**What to work on:** Please transcribe every entry below exactly, without including the pictures.

**Stored data entries:**
____
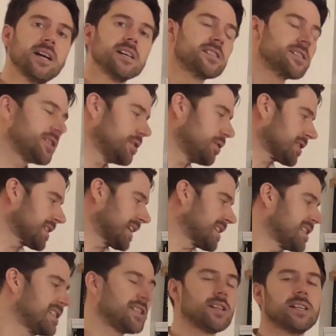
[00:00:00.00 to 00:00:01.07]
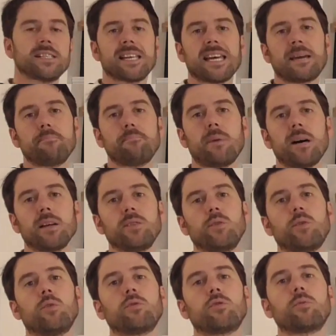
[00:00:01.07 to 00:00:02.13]
So you essentially going to take
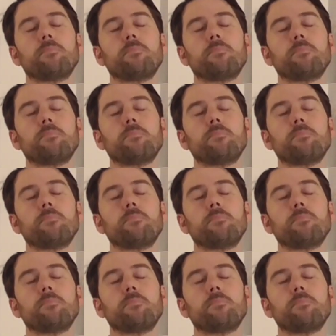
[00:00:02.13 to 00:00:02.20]
your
____
**Response to the exercise:**
[00:00:00.00 to 00:00:01.07]
[00:00:01.07 to 00:00:02.13]
So you essentially going to take
[00:00:02.13 to 00:00:02.20]
your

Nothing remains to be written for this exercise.